Abstract

L-carnitine is required for the transfer of activated acyl-groups across intracellular membranes in eukaryotic organisms. In Saccharomyces cerevisiae, peroxisomal membranes are impermeable to acetyl-CoA, which is produced in the peroxisome when cells are grown on fatty acids as carbon source. In a reversible reaction catalysed by carnitine acetyltransferases (CATs), activated acetyl groups are transferred to carnitine to form acetylcarnitine which can be shuttled across membranes. Here we describe a mutant selection strategy that specifically selects for mutants affected in carnitine-dependent metabolic activities. Complementation of three of these mutants resulted in the cloning of three CAT encoding genes: CAT2, coding for the carnitine acetyltransferase associated with the peroxisomes and the mitochondria; YAT1, coding for the carnitine acetyltransferase, which is presumably associated with the outer mitochondrial membrane, and YER024w (YAT2), which encodes a third, previously unidentified carnitine acetyltransferase.

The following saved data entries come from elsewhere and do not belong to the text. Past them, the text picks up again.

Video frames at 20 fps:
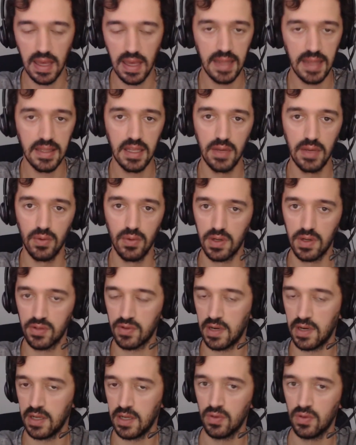and they were
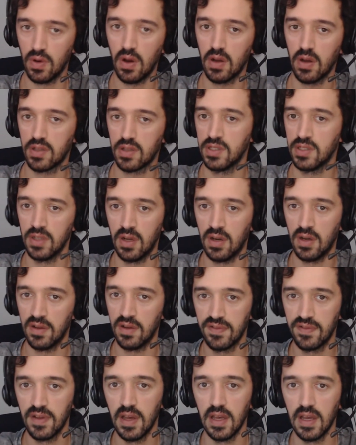trying to auction
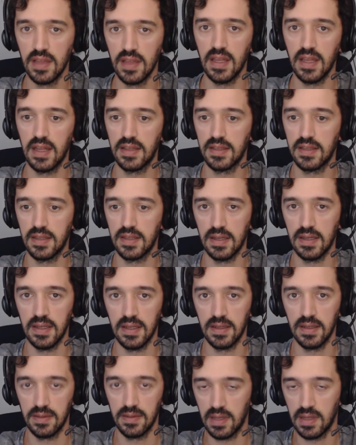off that
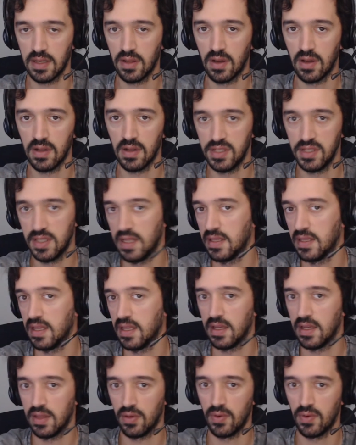technology that
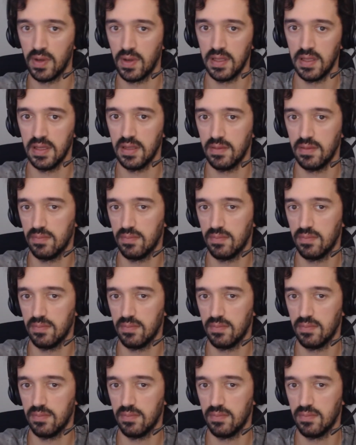they had alreadySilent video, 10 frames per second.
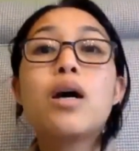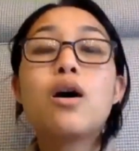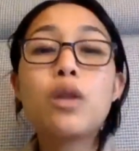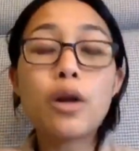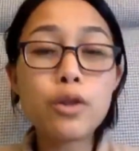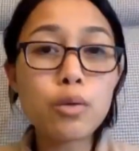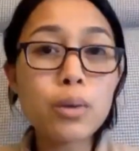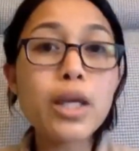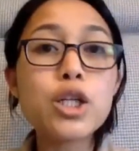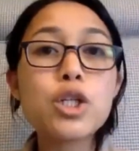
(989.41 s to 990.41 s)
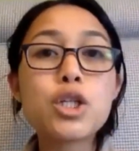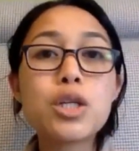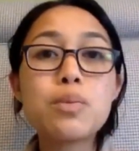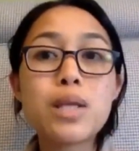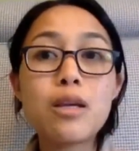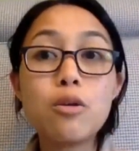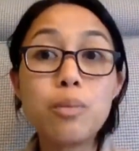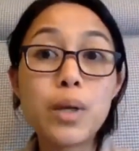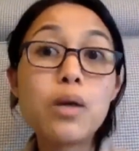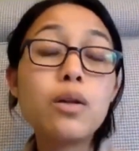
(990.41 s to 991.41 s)
a lot of the relationships that you
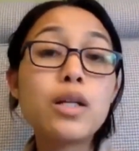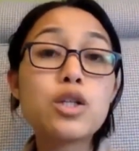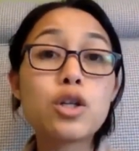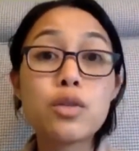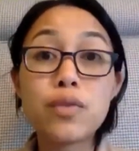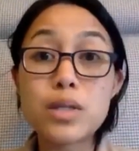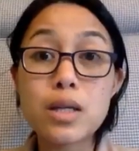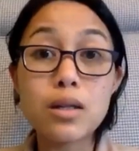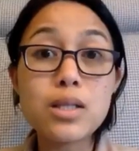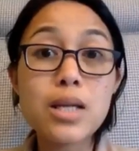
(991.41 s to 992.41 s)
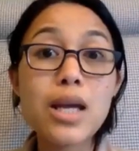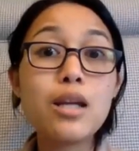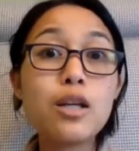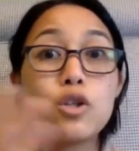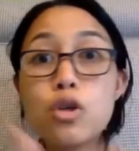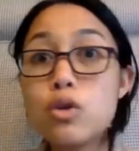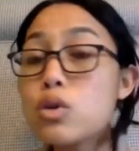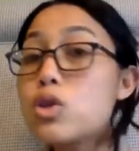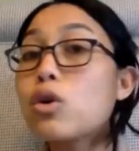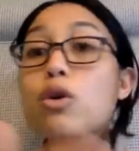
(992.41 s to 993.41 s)
build and start to facilitate do
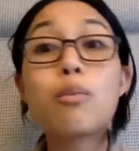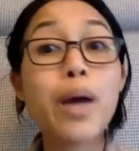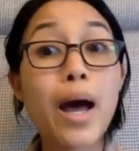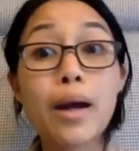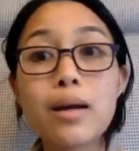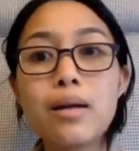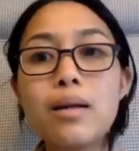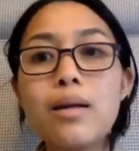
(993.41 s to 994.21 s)
circle back.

The data also show that (a) L-carnitine and all three CATs are essential for growth on non-fermentable carbon sources in a strain with a disrupted CIT2 gene; (b) Yat2p contributes significantly to total CAT activity when cells are grown on ethanol; and that (c) the carnitine-dependent transfer of activated acetyl groups plays a more important role in cellular processes than previously realised.